И все-таки кто-то в городе руководил народным сопротивлением. Трижды поджигали оккупанты музей, и трижды неизвестные «злоумышленники» тушили огонь. Казалось, все было пусто и безлюдно, но каждое утро в разных районах города оккупанты подбирали на мостовой своих факельщиков-мотоциклистов, валявшихся с размозженными черепами. Во дворы немцы боялись заходить по одному — появлялись лишь целыми командами. Поджигали с опаской, пугливо озираясь вокруг.
Высокий густой дым окутывал город.
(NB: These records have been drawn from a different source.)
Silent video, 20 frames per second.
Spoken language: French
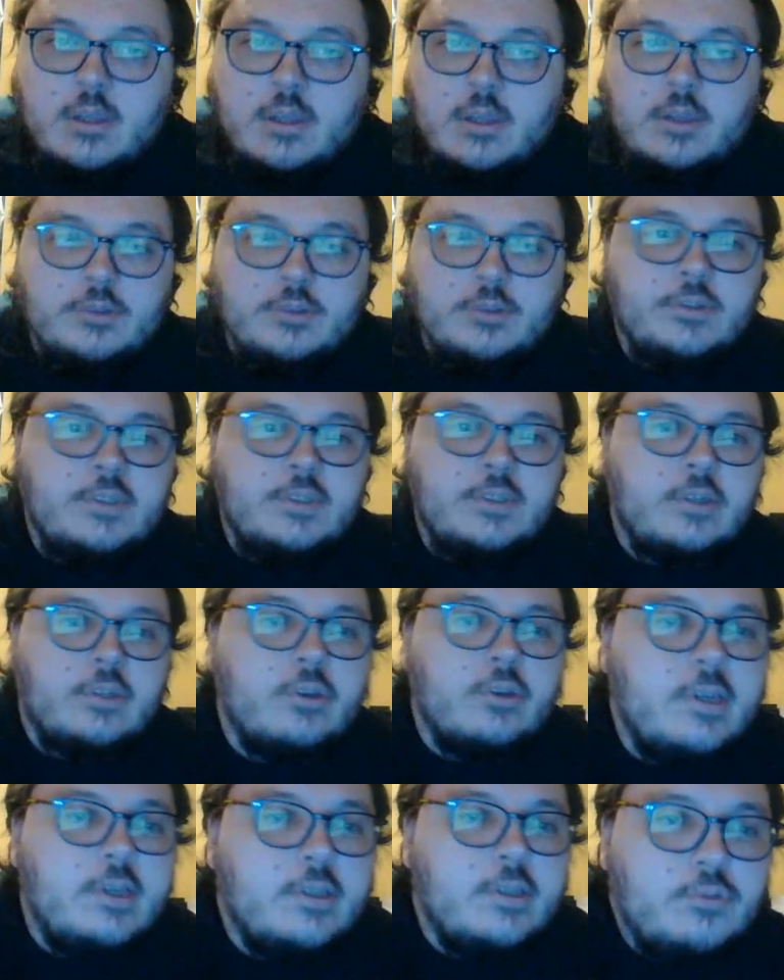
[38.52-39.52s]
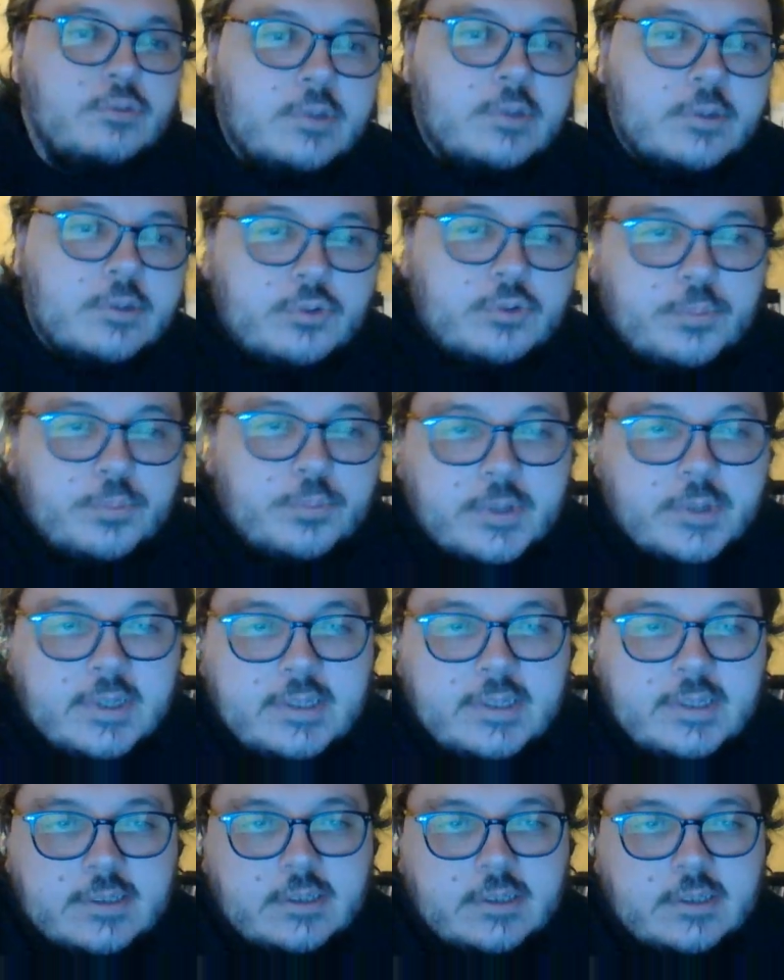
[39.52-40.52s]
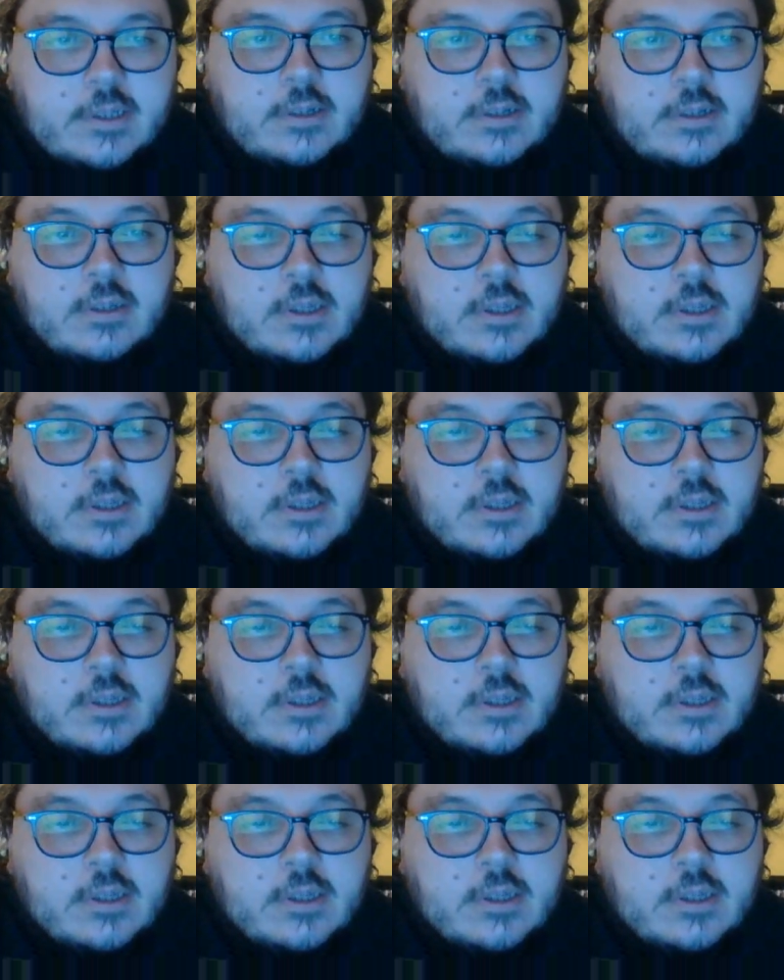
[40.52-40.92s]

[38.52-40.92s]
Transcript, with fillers: The Circle est une entreprise euh,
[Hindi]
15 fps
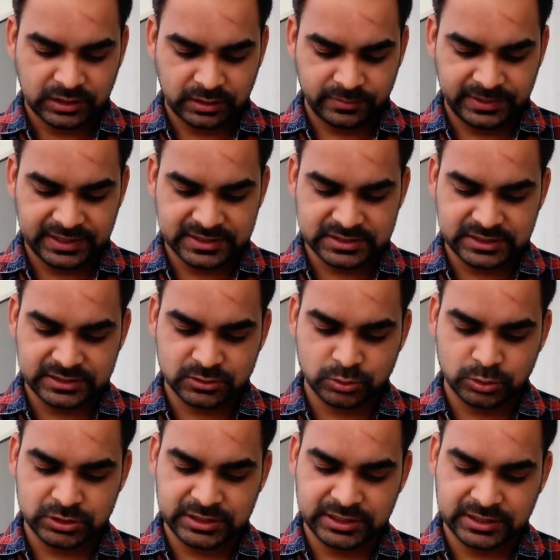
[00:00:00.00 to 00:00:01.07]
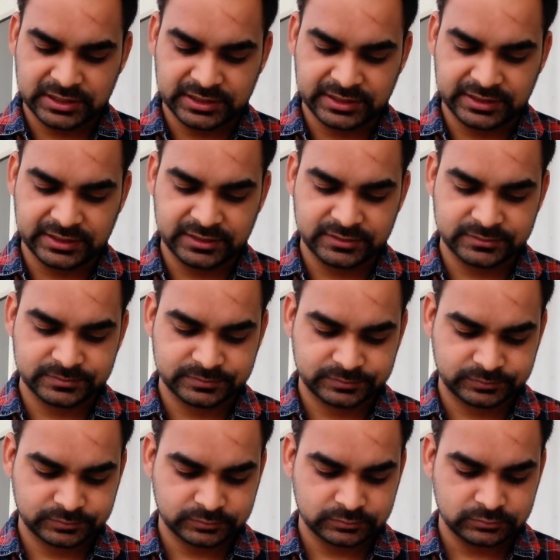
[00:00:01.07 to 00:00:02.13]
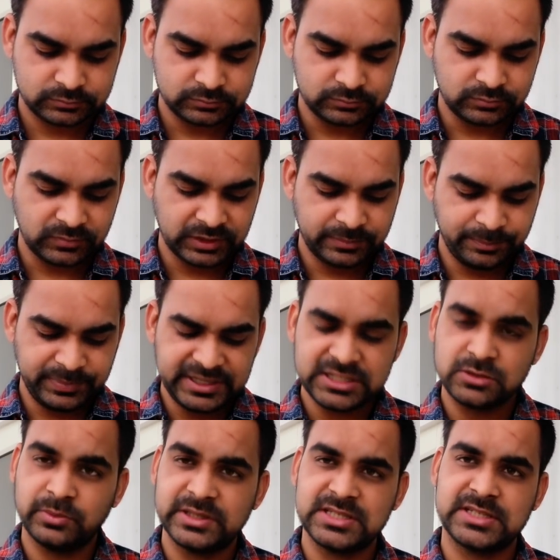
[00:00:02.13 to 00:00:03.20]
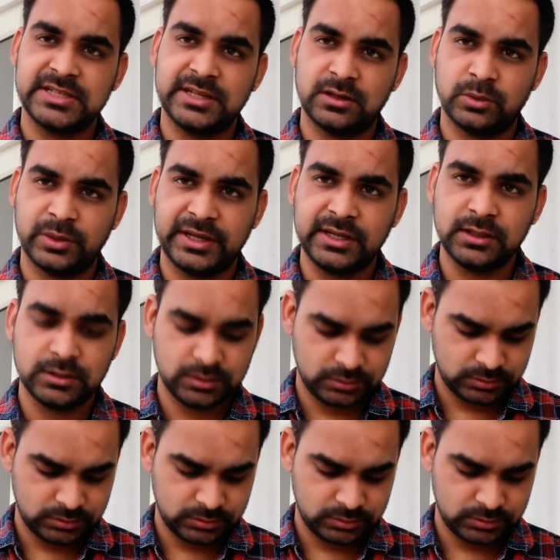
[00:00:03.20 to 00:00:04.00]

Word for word: अब यहाँ से इसको शेयर कर देंगे पीस वन शेयर हो गया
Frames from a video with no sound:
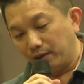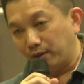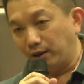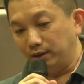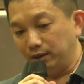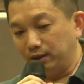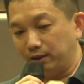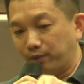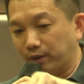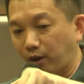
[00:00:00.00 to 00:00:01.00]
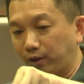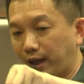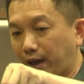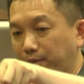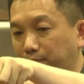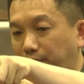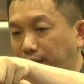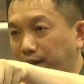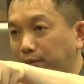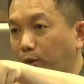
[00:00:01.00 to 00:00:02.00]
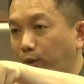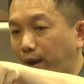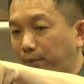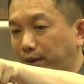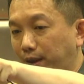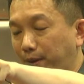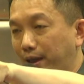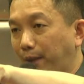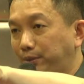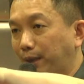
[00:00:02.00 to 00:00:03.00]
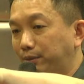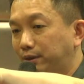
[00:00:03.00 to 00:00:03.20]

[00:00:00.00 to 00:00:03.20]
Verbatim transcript: ก็คือตอนเนี้ยมันจะบอกว่ามันจะพยายามจับ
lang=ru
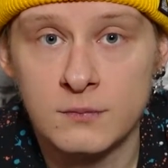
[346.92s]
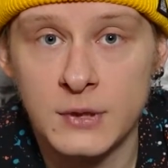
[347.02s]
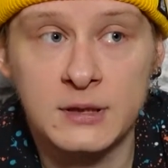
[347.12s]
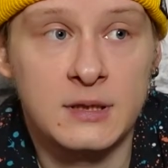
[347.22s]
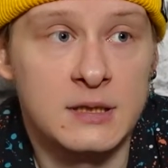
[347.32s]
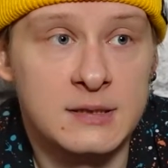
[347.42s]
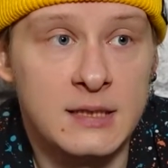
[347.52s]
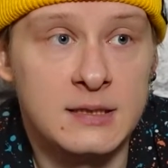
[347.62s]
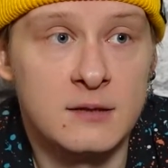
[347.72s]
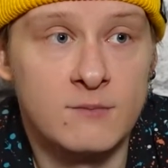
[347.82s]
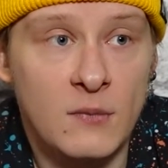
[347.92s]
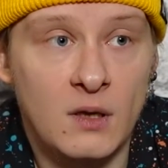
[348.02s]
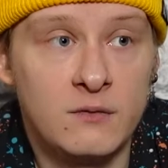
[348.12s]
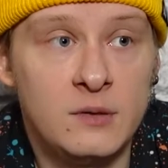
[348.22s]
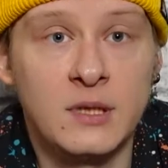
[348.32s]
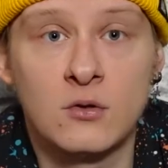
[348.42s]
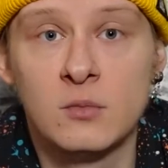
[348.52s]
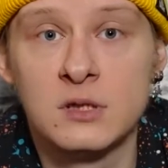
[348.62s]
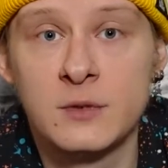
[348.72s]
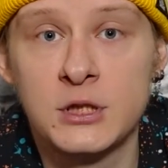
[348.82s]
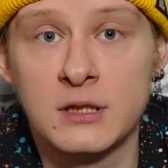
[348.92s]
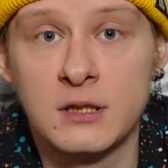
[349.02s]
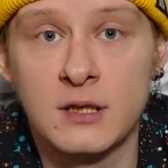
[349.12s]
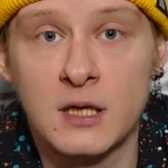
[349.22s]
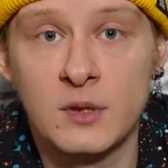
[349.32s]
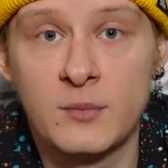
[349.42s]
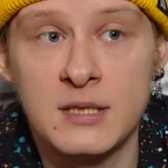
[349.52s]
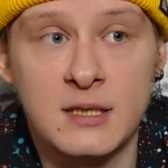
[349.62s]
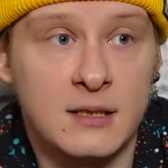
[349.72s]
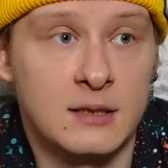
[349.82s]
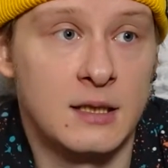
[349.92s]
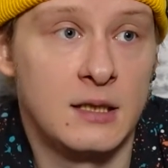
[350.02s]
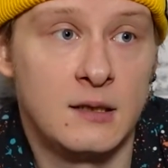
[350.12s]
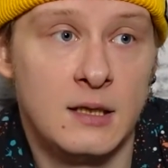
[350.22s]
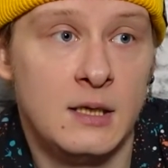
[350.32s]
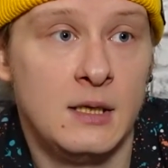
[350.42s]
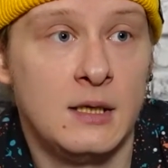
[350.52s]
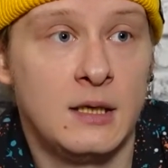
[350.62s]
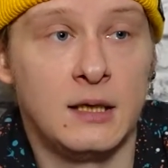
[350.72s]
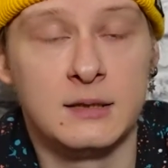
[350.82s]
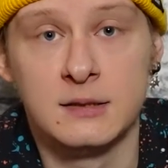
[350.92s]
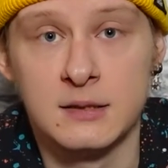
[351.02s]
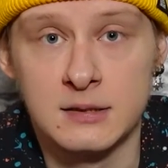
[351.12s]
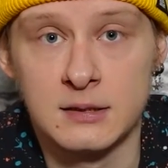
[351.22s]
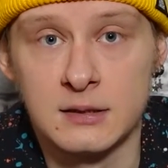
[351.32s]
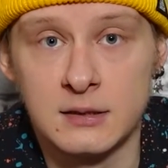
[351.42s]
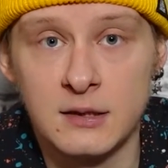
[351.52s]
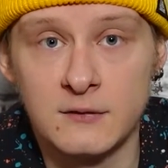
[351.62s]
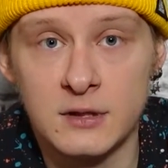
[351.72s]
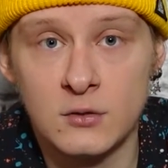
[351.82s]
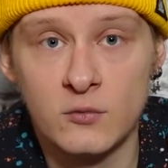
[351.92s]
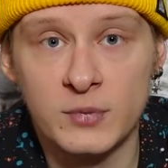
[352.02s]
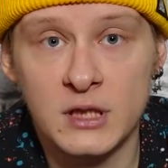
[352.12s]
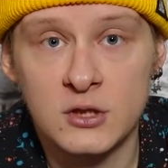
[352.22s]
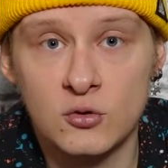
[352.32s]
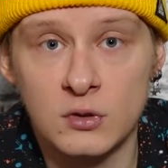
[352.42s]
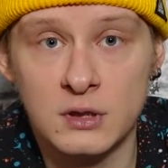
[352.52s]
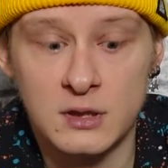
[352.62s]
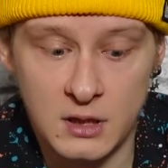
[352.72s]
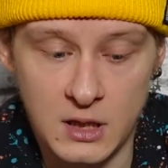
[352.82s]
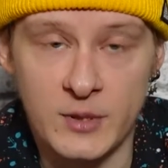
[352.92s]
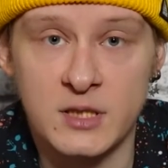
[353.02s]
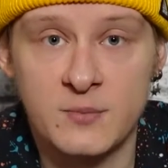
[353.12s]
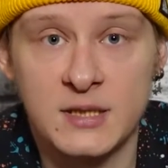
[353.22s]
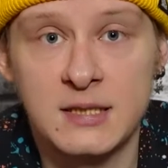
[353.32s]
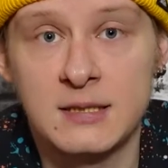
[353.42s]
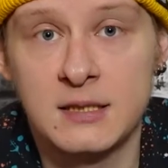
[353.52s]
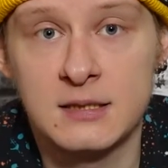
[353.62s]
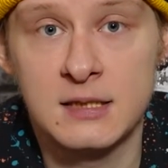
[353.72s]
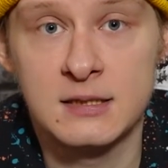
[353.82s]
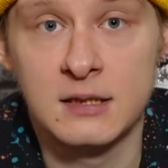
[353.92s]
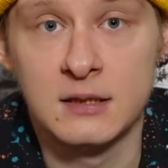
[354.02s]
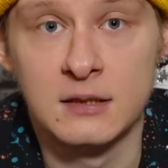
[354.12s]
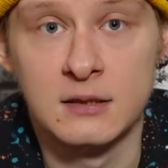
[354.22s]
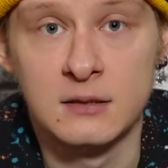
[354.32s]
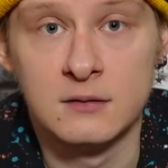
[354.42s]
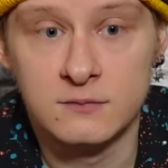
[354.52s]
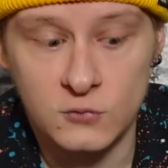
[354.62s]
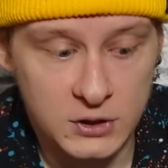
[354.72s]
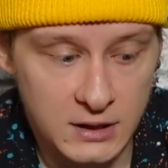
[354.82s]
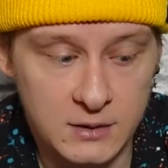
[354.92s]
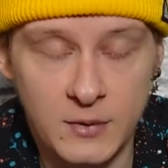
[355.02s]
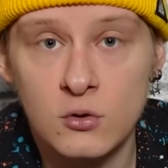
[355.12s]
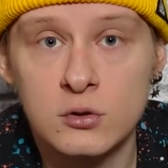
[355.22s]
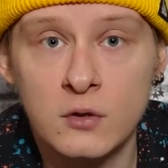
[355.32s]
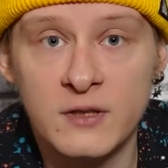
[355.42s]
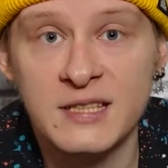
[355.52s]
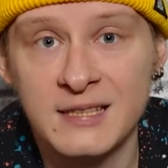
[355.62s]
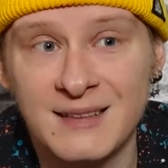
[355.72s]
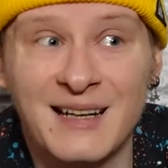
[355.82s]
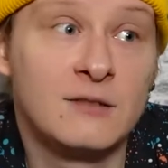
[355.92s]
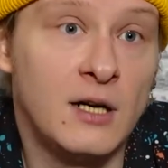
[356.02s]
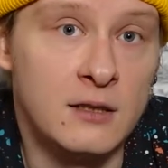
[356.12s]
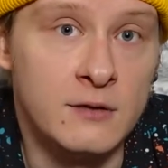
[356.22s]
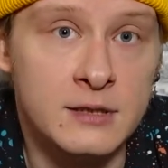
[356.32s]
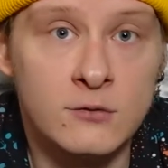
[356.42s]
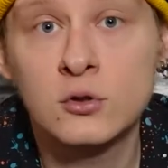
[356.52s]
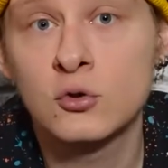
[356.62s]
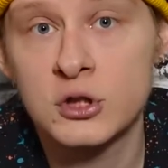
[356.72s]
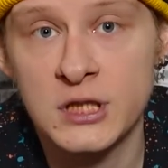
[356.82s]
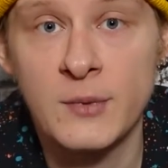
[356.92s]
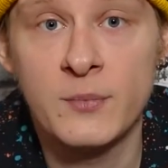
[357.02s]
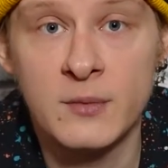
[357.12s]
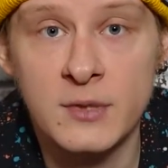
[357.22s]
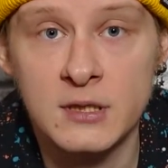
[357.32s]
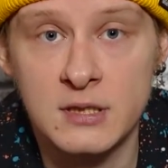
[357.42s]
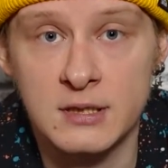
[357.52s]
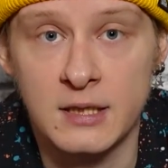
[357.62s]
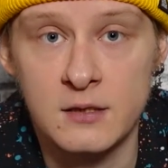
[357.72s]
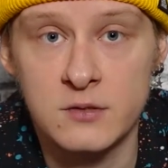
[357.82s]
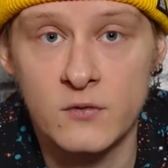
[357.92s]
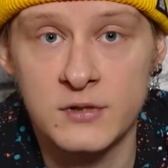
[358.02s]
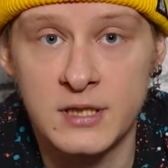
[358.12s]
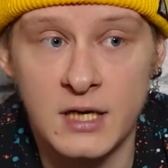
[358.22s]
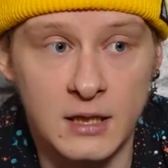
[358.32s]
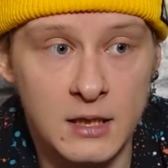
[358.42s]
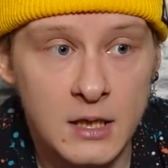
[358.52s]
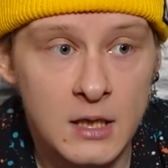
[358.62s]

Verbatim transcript: Это как, знаете, фильм такой был замечательный «Корабль-призрак», когда один из э, главных героев подошел к команде спасателей и сказал э, вот такие мои условия, нет, отваливайте. Вот то же самое примерно состоялось в сериала.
Земля, дома и даже деревья пропитались зловонным запахом тола и гари. Дышалось с трудом. Ночью на десятки километров было видно, как горит Полтава. Небо над нею казалось жуткой багровой раной. А тем временем по всем дорогам и без дорог шли с востока полки Второго Украинского. С фронтовых аэродромов поднимались эскадрильи, которые вскоре получили наименование Полтавских.
По Коломыцкому шляху, от Чутова, от Искровки на максимальной скорости мчались мощные КВ с десантами. У них было задание с ходу ворваться в город со стороны Южного вокзала и, не задерживаясь, форсировать Ворсклу.
Командиром экипажа одной из первых боевых машин, вошедших в город, был гвардии лейтенант Марко Загорный.
Совхоз «Жовтень» все эти дни жил напряженной, полной тревог жизнью.
Однажды шеф примчался с переводчиком на своей легковой машине и, не заезжая в контору, покатил в поле. Он подъезжал к пахарям и сеяльщикам и, не вылезая из машины, приказывал бросать работу. Разве они не слышат, как гремит за спиной?.. Кажется, впервые за последние годы крестьяне возвращались с поля задолго да захода солнца! Подростки верхом на конях, с радостными выкриками скакали по усадьбе, таская за собой тяжелые катки, словно готовили дорогу сказочным долгожданным гостям.
Под вечер над землями совхоза пролетел немецкий самолет и с бреющего полета поджег скирды сена. В окружающих селах уже рыскали команды факельщиков. В совхозе они еще не появлялись. Шеф заявил в конторе, что он их сюда не пустит. Он не потерпит паники, ибо в последнюю минуту все еще может измениться: он уже ученый, а в случае чего управится и сам — не правда ли?
— Верно, верно, пан шеф, — поддакивали присутствующие.
Разве он не видит, что и пан управляющий, и все рабочие госимения за эти годы привыкли к нему, оценили его заботы, так зачем же ему специальные команды, когда он может отдать любые распоряжения, и они немедленно будут выполнены? Вот живой пример: он приказал бросить работу — и все замерло. Прикажет наоборот — и все оживет. Не так ли?
— Конечно, конечно, — отвечали ему.
Однако шеф и на этот раз не остался ночевать в совхозе, а куда-то уехал. В степи горели скирды, в окружающих селах пылали ветряки на холмах, и их охваченные пламенем крылья вертелись под ветром.
А у совхозных конюшен тем временем сошлись и пахари, и сеятели, и подростки-погонщики выводили коней, разбирали сбрую. Управляющий-агроном вместе с представителем от партизанского отряда стоял возле своей тачанки и раздавал бригадирам наряды, словно это было с утра, а не на ночь глядя. Сеяли всю ночь, пока не зашла луна, и засеяли столько, сколько никогда не успевали за день. На рассвете мальчишки с катками неторопливо возвращались в имение. Кони, утомленные ночной работой, были в мыле, от них валил густой пар. Утром снова приехал шеф с какими-то офицерами, наверное, чинами из сельскохозяйственной комендатуры. Имение будто вымерло.